Senators, including Mark Hass, D-Beaverton, pressed Gerstenfeld on why the department has yet to modernize its archaic computer system, despite having received $86 million in federal funding a decade ago.


“It is a complicated, risky project,” Gerstenfeld said. “We spent a lot of time looking at other states that had modernized. Some of them did it well. Almost every state had at least some challenges and some states had failed modernizations.”

“We really didn’t want to be in the situation that some states have been of spending that money and, at the end, not having a system that worked.”

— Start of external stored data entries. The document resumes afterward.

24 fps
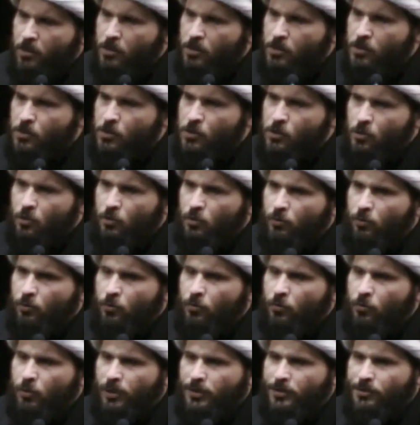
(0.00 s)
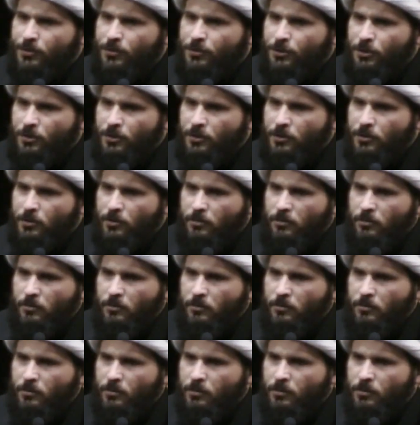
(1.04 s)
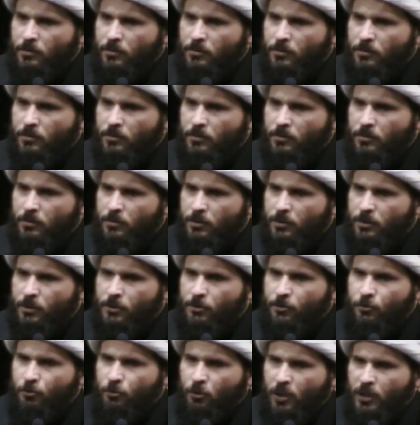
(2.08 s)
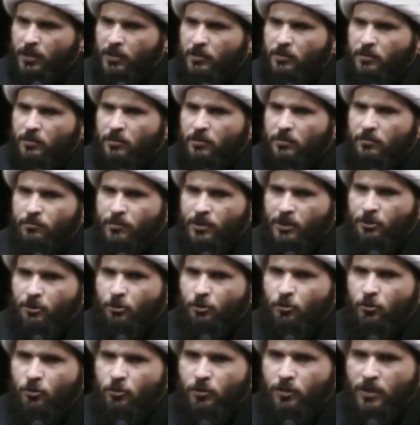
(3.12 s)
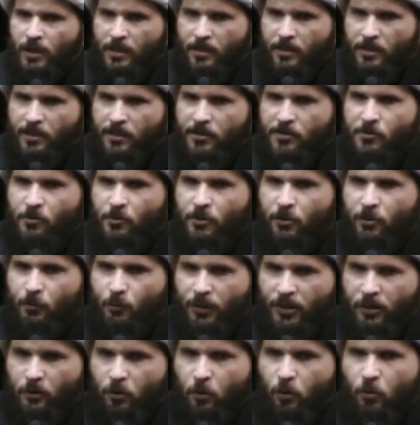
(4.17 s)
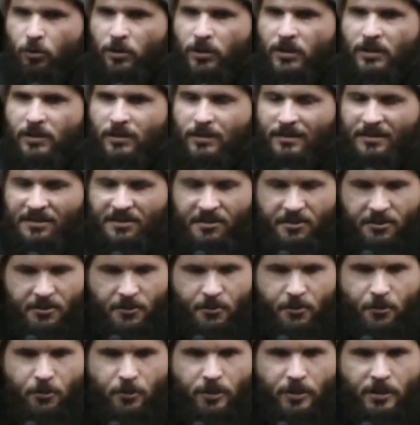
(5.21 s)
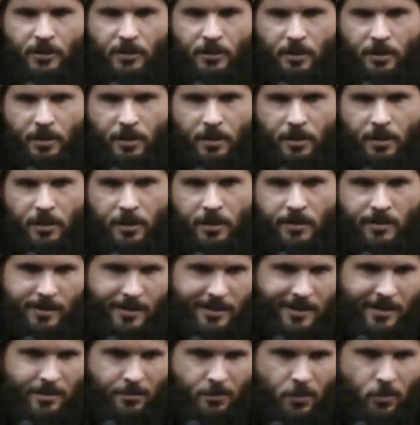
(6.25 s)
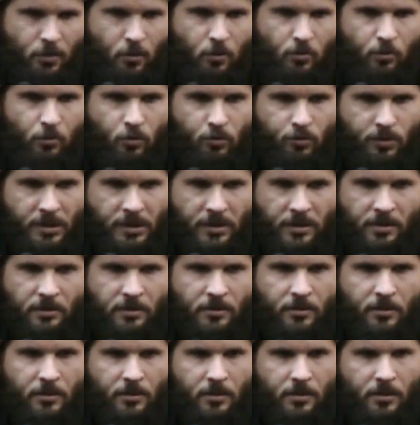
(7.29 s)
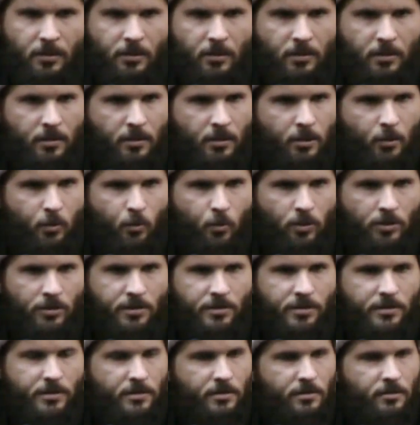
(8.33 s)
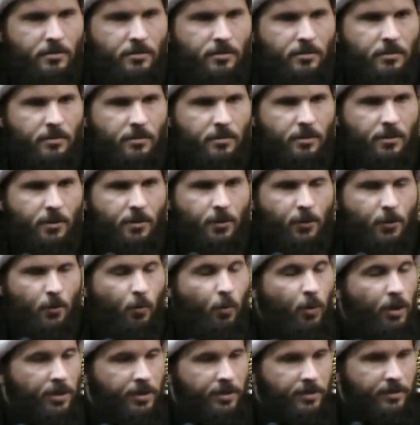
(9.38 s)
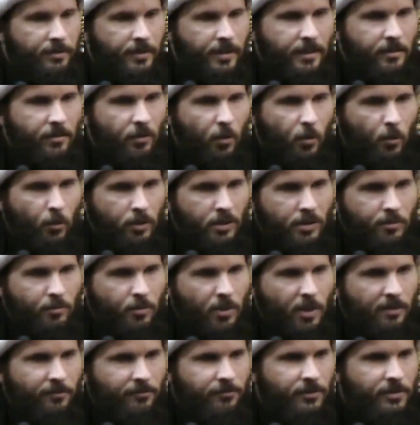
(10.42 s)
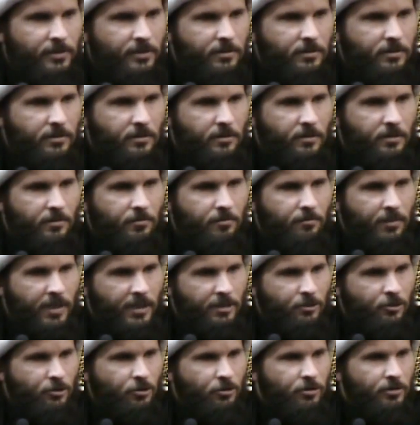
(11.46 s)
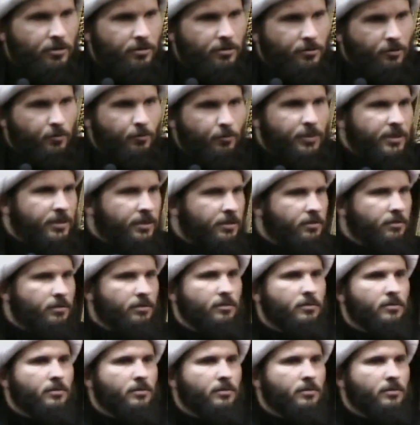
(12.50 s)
So what? She is trying to make sure that it is recorded in history that Amir al-Mu'mineen was the one that the Holy Prophet mentioned to be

Gerstenfeld said the department is getting close to picking a vendor to do the multi-year modernization. It will come too late to help those whose jobs have been ravaged by the coronavirus pandemic.

Gerstenfeld and OED deputy director Jeannine Beatrice expressed commitment to increasing communication in the short term — both with lawmakers and laid-off Oregonians.

“We hear what you need,” Beatrice said. “You need information from us about what is happening.”

Gerstenfeld said the department is activating phone lines this week specifically for people with questions about PUA benefits. OED hadn’t previously had phone support for the new program, so applicants with questions often relied on each other, sharing information on Facebook and other social media.

Those groups lit up with activity when the department recently started sending out automated messages simply confirming that people’s PUA applications had been received. They lit up again Monday as people shared the new phone number to call with PUA questions.

Gerstenfeld reiterated the goal of a two-week push, called Project Focus 100, to work through 38,000 of the oldest, most complex claims in the regular unemployment queue.

After Monday’s hearing, committee vice-chair Sen. Tim Knopp, R-Bend, said he’s been in touch with dozens of constituents who are desperately seeking answers about their unemployment claims.

He said he’s hopeful, partly because of his interactions with Gerstenfeld, who he described as engaged and helpful.

“I know employees are working as hard as they can,” Knopp said, “and they are completely overwhelmed. That doesn’t absolve people from the state from getting them answers and their claims so people can pay their rent, their car payments and pay for food.”

How will Knopp know if Gerstenfeld is succeeding?

If he clears the backlog of people who haven’t heard back about their claims in the next couple of weeks.

“That’s the goal, get people answers,” he said.

Lauren Dake contributed to this report.